The way Pandji sees it, everyone deserves to be helped. Once, he took care of several robbers who were shot after robbing a gold shop. “I didn’t care that they were robbers or anything; if they needed help, then I would help as much as I could.”

All these experiences later made Pandji realize that it isn’t necessary to be a doctor to help others. The range of social services, he says, is wide. “They can be carried out through any means as long as we have the ability to do so.”

For Pandji, his ability to help others meant his successful business gave him the chance to share his fortune with others; it also helped him build a broad network with some influential people who could support his philanthropic activities.

Yes: Philanthropic soul aside, Pandji is a successful businessman with an international reputation. You might remember back in the 1970s using plastic products with the brand “Pioneer”, which carried the logo of a rooster. From pails and hangers to water dippers and combs, Pioneer products dominated local households. In addition to Pioneer, which Pandji established in 1964, he founded other companies, including PT Prakarsa, famous for its plastic pipes, better known today as “pralon pipes”.

Perhaps few people know that Pandji was the man who brought the pralon technology from Japan to Indonesia.

“Before, people [here] used pipes made of iron. Because those pipes rust easily, they affect the water.

“Pralon pipes are as strong as iron pipes; rust-free; light and easy to bond, using only adhesive,” adds Pandji, who donated pipes for the construction of Istiqlal Mosque in Jakarta.  

Pandji’s shining reputation as a businessman landed him in several organizations, including the renowned Lions Club, an international service organization operating in some 200 countries. Together with fellow businessmen Suharto Suhandinata and Eddy Kowara, Pandji founded Lions Club Metropolitan Jakarta in 1971. While head of the club’s Blind Welfare Committee, Pandji organized the publication of 300 Braille books and free eye operations. Then, when he was appointed the club’s chairman, Pandji founded a mobile eye clinic — a clinic in an ambulance that carried out medical treatments for people with eye problems. Pandji also launched a phenomenal campaign in Jakarta that distributed 10,000 white sticks for the visually impaired.

“I feel blessed to be able to serve the blind through the organizations that I am involved with,” says Pandji, who served as the former district governor for Lions Club International from 1982 to 1983.

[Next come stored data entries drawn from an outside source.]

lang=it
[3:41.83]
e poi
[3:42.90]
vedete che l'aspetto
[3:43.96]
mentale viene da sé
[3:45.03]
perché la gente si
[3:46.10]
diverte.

“We’re not God; we can’t help everybody,” he says. So, he adds, “in helping others, we should focus on certain efforts so they can be effective and most of all, meaningful.”

And for Pandji, it’s plain to see that restoring people’s sight has been his main focus. When he got the chance to set up the Indonesian Eye Bank, Pandji felt nothing but gratitude. He traveled to many places — from universities and organizations to religious centers — just to encourage others to donate their eyes after they died. As he points out, even the deceased can make a noble contribution to the needy.

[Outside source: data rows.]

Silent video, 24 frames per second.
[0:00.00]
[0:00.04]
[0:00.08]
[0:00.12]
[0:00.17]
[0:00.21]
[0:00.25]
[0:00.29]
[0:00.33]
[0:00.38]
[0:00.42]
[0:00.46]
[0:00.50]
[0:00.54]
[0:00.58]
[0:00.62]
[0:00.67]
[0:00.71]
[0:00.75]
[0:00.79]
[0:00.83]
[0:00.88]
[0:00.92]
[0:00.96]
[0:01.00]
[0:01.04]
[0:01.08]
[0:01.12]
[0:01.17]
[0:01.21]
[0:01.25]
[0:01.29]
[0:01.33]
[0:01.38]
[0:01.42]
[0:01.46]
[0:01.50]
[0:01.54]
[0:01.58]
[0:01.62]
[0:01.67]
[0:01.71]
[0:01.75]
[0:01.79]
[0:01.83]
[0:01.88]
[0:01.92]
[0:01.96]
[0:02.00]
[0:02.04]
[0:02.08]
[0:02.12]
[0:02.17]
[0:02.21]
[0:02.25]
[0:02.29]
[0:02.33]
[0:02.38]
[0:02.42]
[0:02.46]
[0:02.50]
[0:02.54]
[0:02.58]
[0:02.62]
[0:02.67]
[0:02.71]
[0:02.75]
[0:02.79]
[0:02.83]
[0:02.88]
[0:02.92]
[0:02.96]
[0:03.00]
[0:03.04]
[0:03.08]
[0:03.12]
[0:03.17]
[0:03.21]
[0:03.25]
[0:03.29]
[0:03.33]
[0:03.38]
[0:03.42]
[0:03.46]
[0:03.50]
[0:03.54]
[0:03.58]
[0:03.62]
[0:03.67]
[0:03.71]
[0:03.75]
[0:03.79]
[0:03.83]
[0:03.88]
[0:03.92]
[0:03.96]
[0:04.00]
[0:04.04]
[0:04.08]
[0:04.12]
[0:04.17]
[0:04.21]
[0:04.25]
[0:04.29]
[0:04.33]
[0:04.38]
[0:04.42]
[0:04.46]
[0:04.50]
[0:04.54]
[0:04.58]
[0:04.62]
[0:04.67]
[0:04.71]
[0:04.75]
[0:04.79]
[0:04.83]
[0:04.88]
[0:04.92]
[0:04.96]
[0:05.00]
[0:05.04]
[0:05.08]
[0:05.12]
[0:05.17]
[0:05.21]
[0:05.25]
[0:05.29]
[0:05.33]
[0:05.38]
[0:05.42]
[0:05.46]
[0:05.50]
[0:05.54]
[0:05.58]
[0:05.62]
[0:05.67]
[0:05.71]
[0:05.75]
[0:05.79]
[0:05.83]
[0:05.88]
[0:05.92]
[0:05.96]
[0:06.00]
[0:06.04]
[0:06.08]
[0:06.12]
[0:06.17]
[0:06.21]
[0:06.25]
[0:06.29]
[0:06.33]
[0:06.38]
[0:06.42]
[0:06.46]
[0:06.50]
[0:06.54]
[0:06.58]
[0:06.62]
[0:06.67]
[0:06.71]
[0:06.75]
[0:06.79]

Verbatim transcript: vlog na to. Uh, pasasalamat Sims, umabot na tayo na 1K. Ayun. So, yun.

“We won’t need our eyes after we die,” says Pandji, an eye donor himself. “So, why not donate them to the blind? Imagine being able to give a second life to a blind person; imagine you can help them see the world.

“They can work again for their families, and … wouldn’t it be amazing for them to see their families’ faces again?”

Pandji smiles. And we know what he’s talking about; we know that was exactly what he felt as a boy when he thought about his late blind father.